--- START ---

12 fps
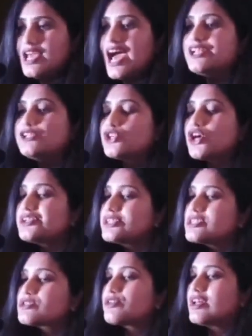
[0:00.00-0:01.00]
and
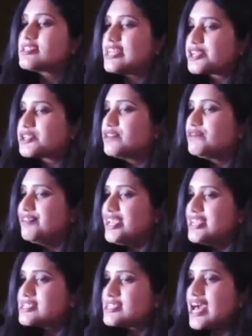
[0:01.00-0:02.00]
charges transaction
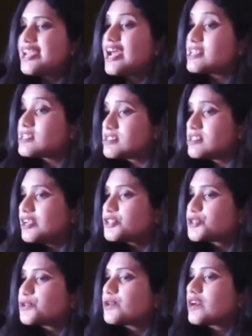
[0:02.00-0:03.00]
fees, and as
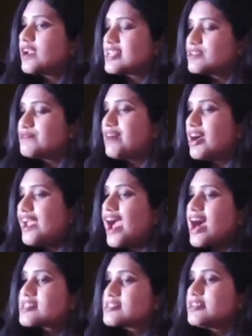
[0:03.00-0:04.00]
such should classify
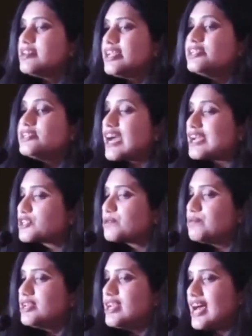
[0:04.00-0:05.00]
as an
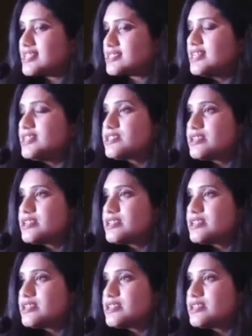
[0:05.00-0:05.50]
intangible asset,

--- END ---

_YOUR OBJECTIVE_. Only the lines from the one containing "[0:00.00-0:01.00]" through the last line of the material are to be restated word for word; no picture is to be included.

_SOLUTION TO THE EXERCISE_.
[0:00.00-0:01.00]
and
[0:01.00-0:02.00]
charges transaction
[0:02.00-0:03.00]
fees, and as
[0:03.00-0:04.00]
such should classify
[0:04.00-0:05.00]
as an
[0:05.00-0:05.50]
intangible asset,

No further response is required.